Researchers have found an abundance of nonsynonymous mutations, that is, mutations that change one amino acid in the encoded protein to another. Eight mutations (41 percent among non-synonymous ones) occurred in the S-protein gene, which is 13 percent of the viral genome in length, and two (9 percent) affected the viral envelope gene, which makes up 0.8 percent of the genome. Many of the observed amino acid substitutions indicated positive selection in the general population, and some of them are already known to be involved in antibody escape. However, the evolution of the virus did not lead to a noticeable decrease in the sensitivity to neutralizing antibodies.

Previously, it was believed that mutations in the S-protein were fixed in response to the action of neutralizing antibodies, however, patient C did not have B-lymphocytes that produce antibodies, and she had almost no IgG antibodies. In addition, many mutations occurred in proteins that are not on the surface of the viral envelope, which can be explained by the fact that the patient still had pronounced T-cell immunity, which is able to recognize any proteins encoded in the virus genome. Thus, SARS-CoV-2 acquired a protection that allows the virus to resist only that part of the immune system that is preserved in the patient.

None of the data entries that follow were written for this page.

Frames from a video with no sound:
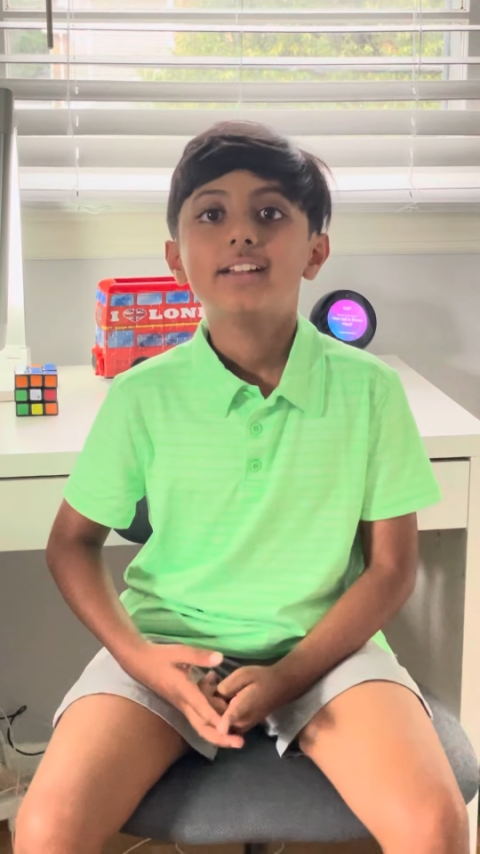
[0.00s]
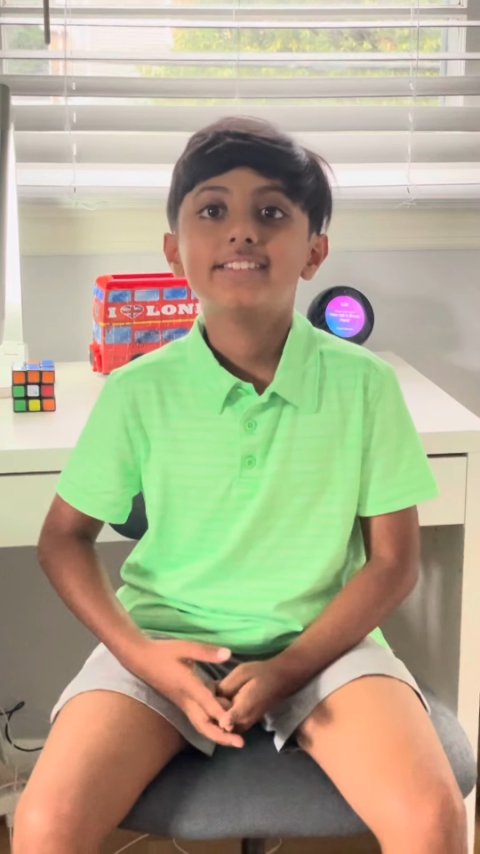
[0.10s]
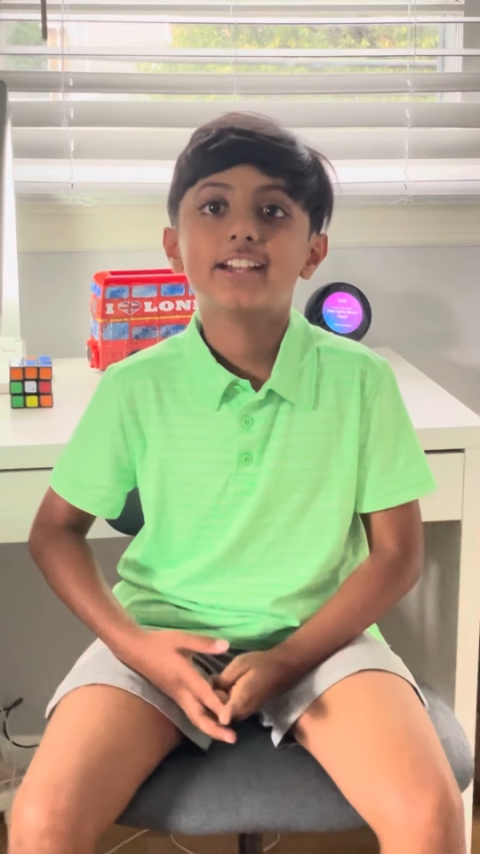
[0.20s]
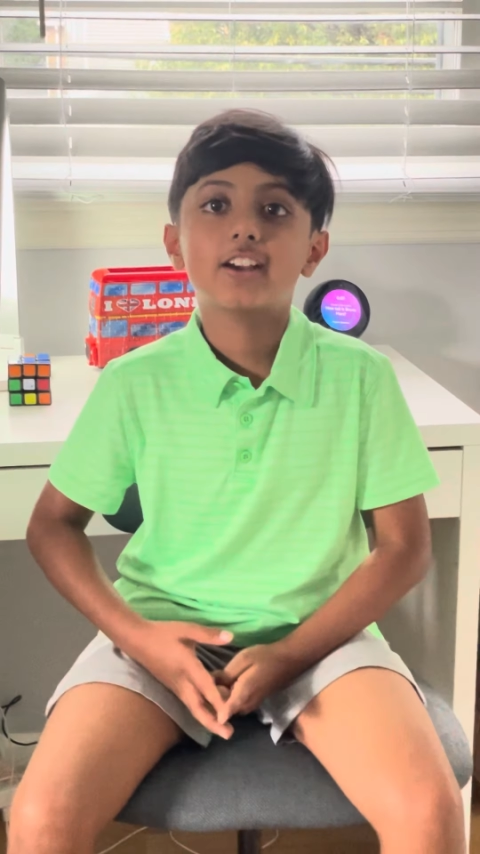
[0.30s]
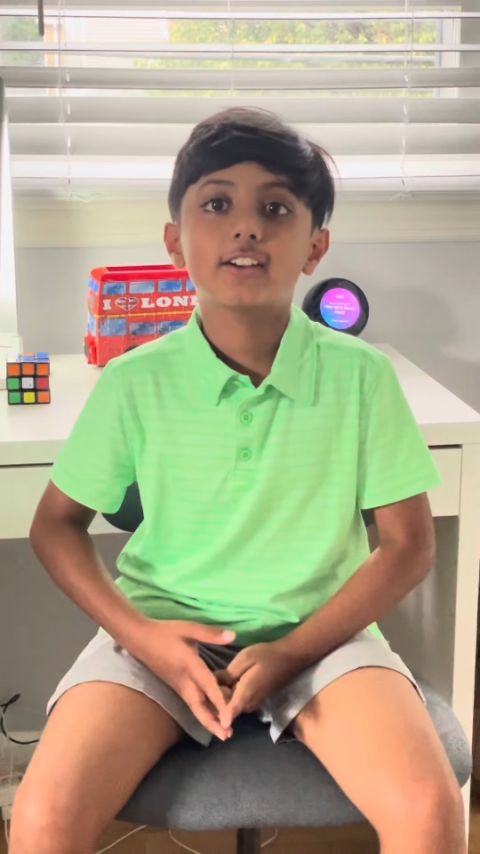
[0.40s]

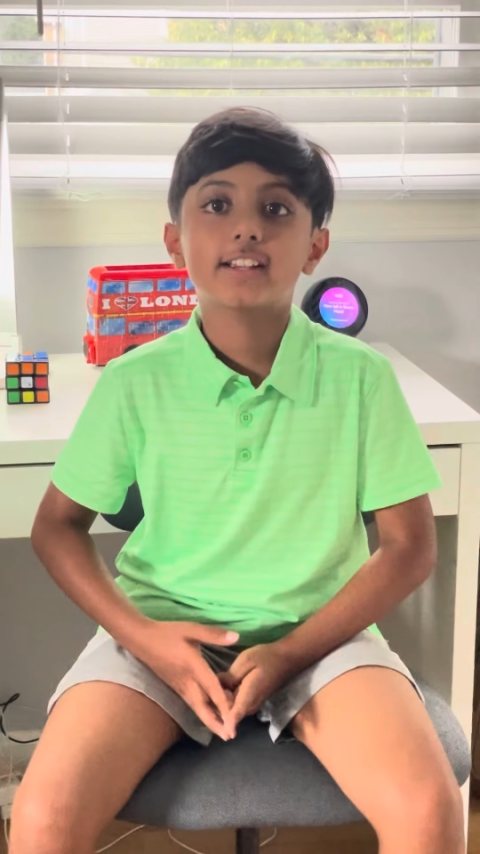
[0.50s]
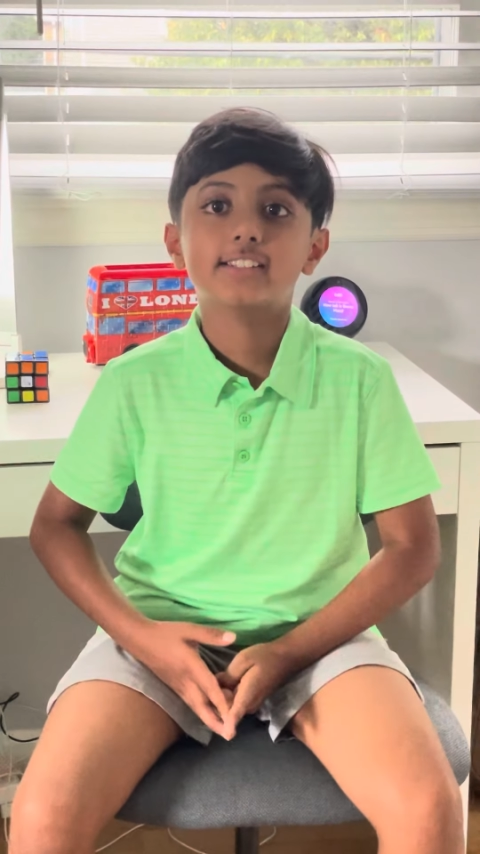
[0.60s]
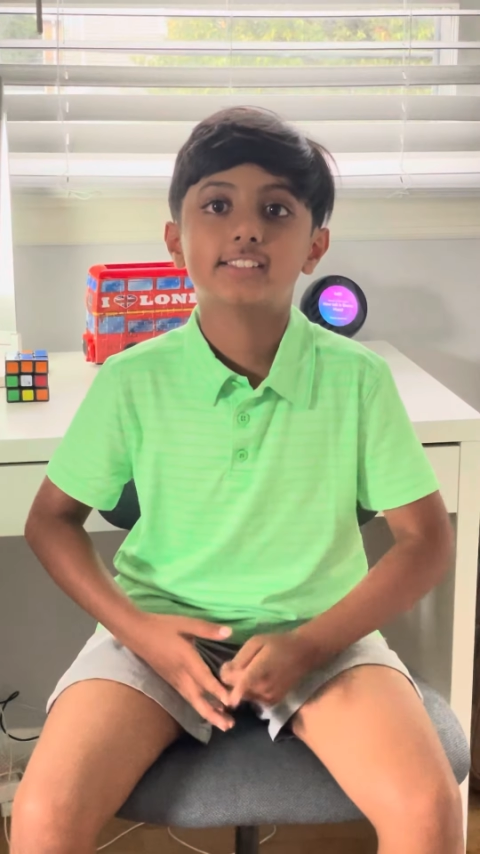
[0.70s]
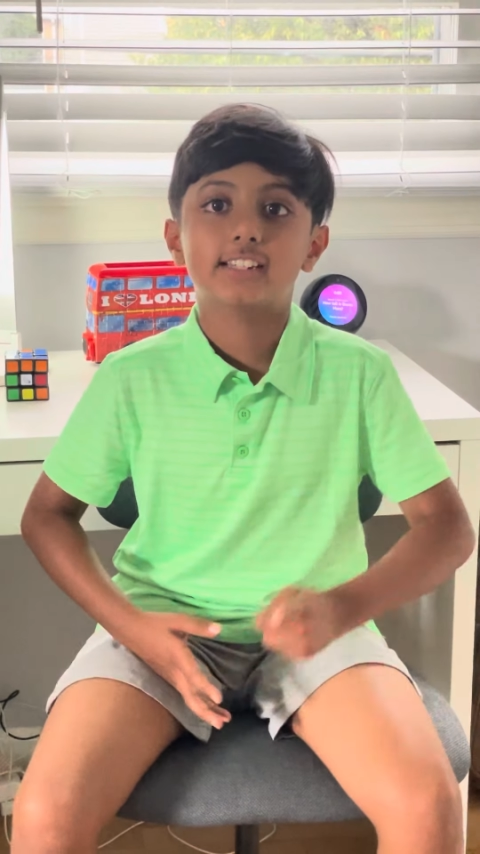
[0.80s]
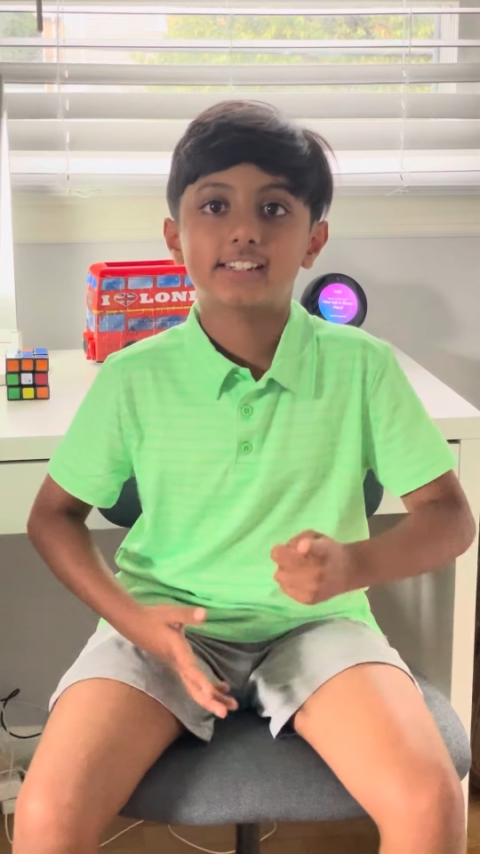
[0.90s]
there
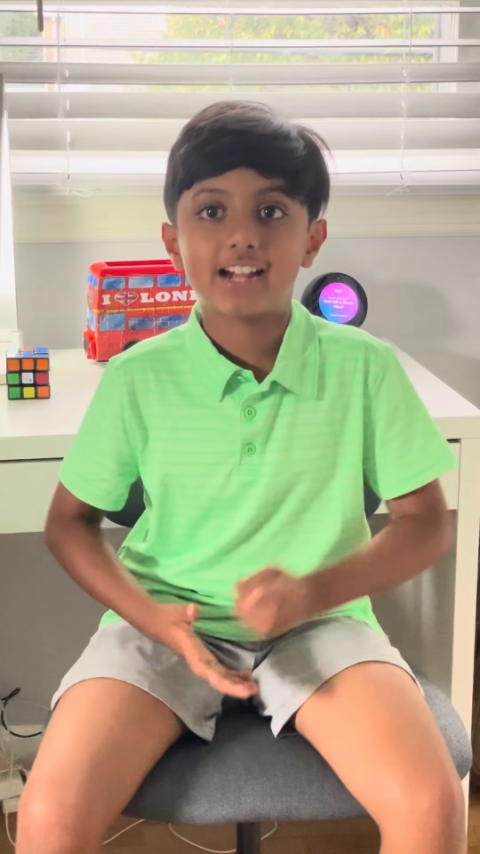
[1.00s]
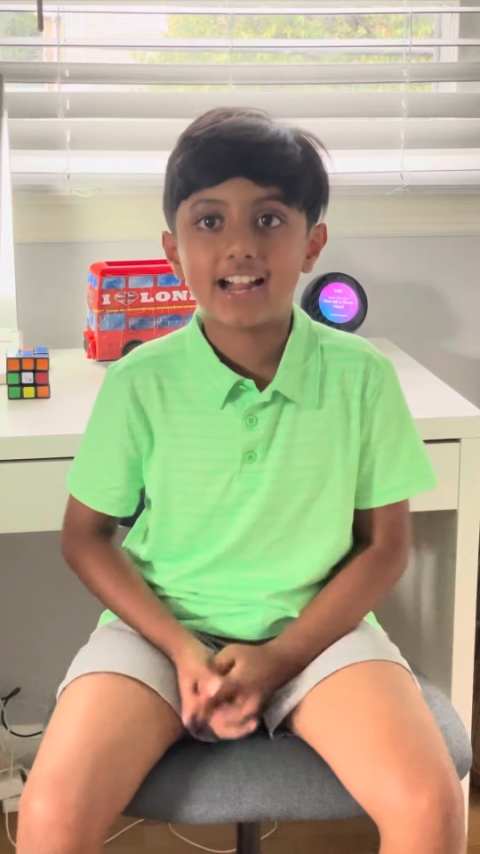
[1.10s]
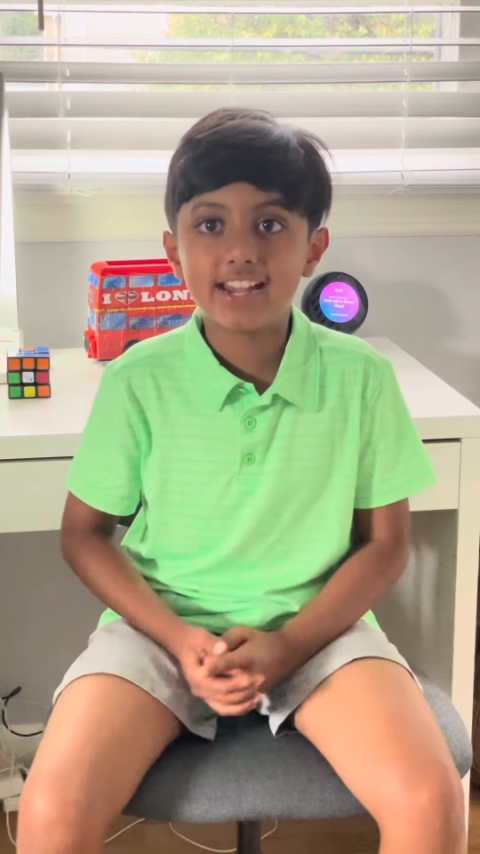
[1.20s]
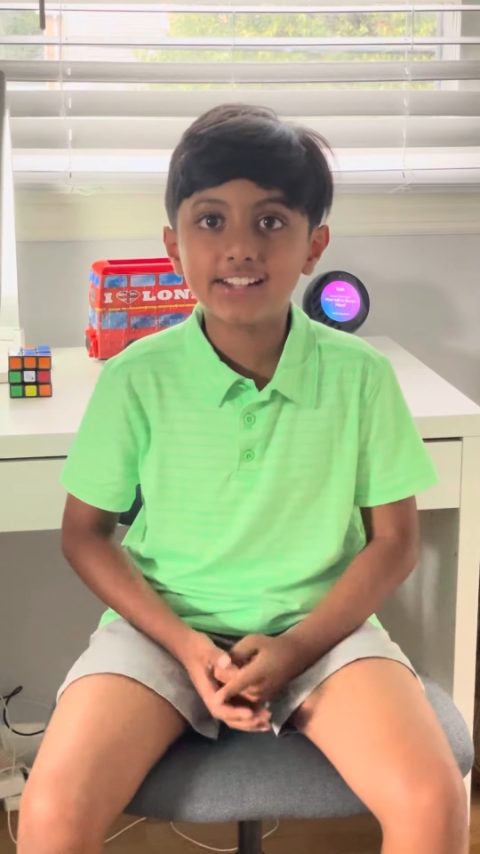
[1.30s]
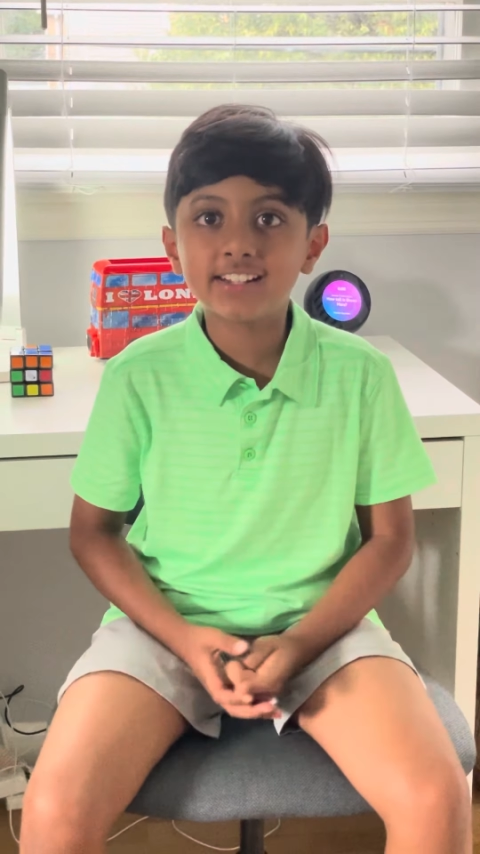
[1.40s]
is the
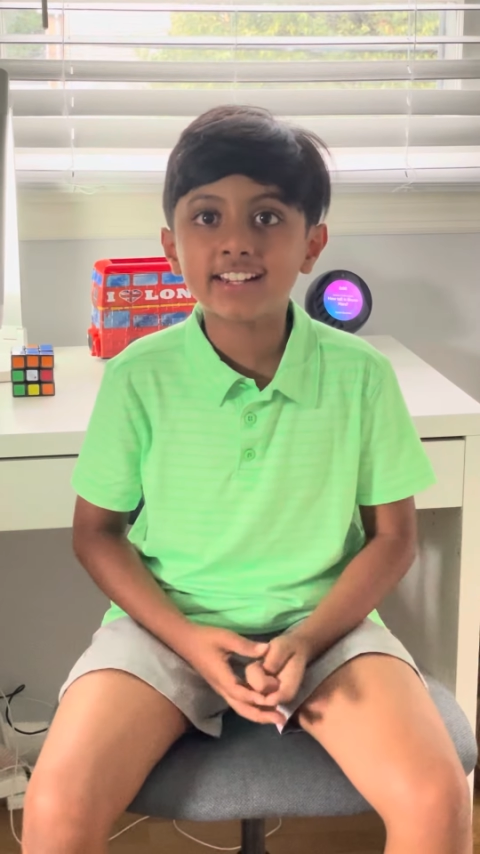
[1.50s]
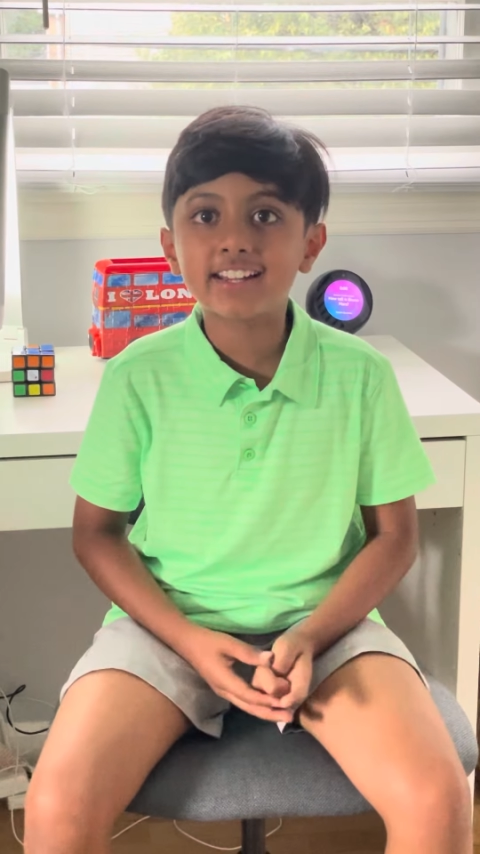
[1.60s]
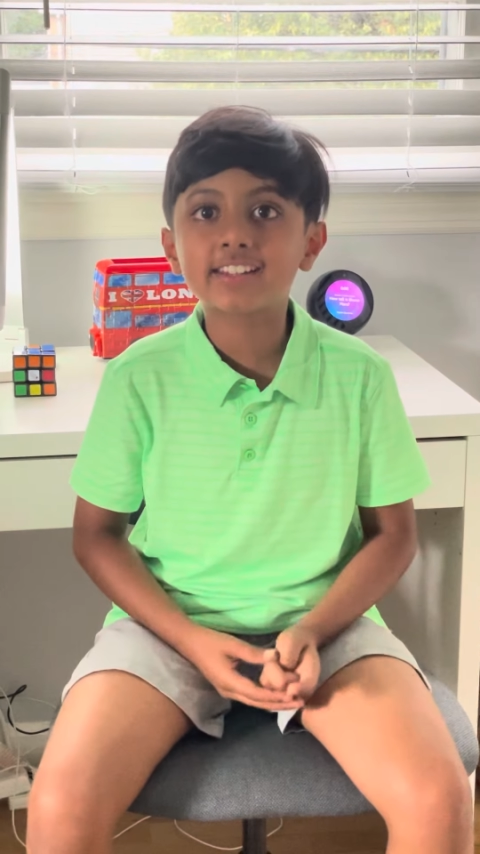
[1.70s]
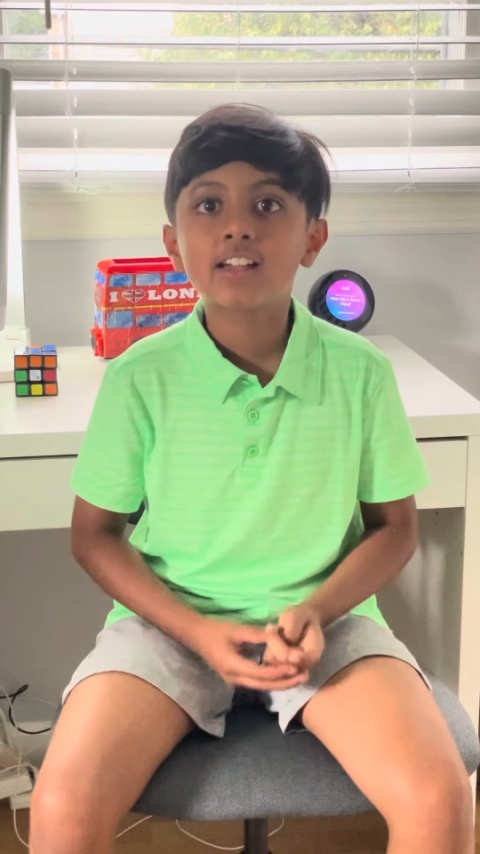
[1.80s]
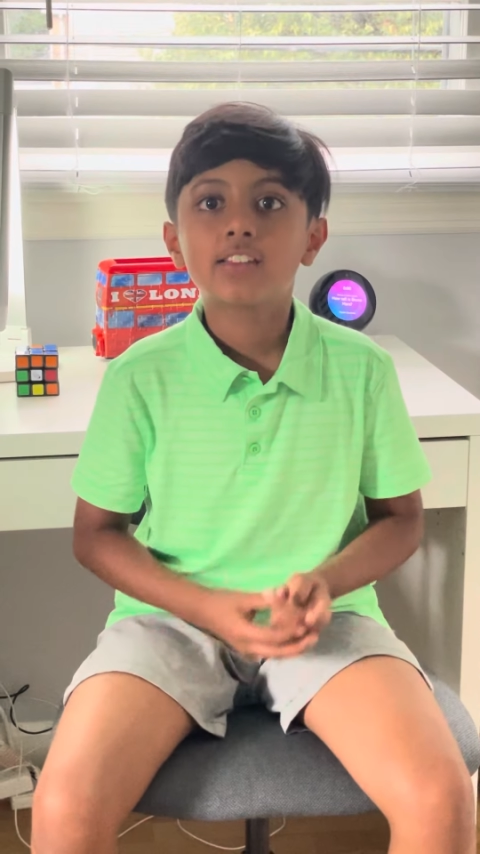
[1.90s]
tendon,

Photo: Press Service of AFK Sistema / RIA Novosti

The scientists confirmed that the mutations accumulated by the virus allowed it to purposely evade the presentation of antigens by alleles of the patient's major histocompatibility complex, making the T-cell immune response ineffective. Many mutations altered the amino acid composition of antigens and impaired or even prevented their presentation by HLA. These results are consistent with the hypothesis that immunocompromised patients represent a viral adaptation hotspot, causing "leaps" in the rate of SARS-CoV-2's usually uniform evolution. As the authors write in the article, such a leap could, for example, occur with the emergence of variant B.1.1.7 ("alpha"), which reached global dominance at the beginning of 2021.

Similar to antibody evasion, mutations that evade T-cell immunity acquired by a coronavirus from a single host could give rise to new epidemiologically important variants if they spread to the general population. The researchers predict that the genetic changes observed in patient C would significantly affect the immunity against SARS-CoV-2 in the general population if the improved variant was passed on.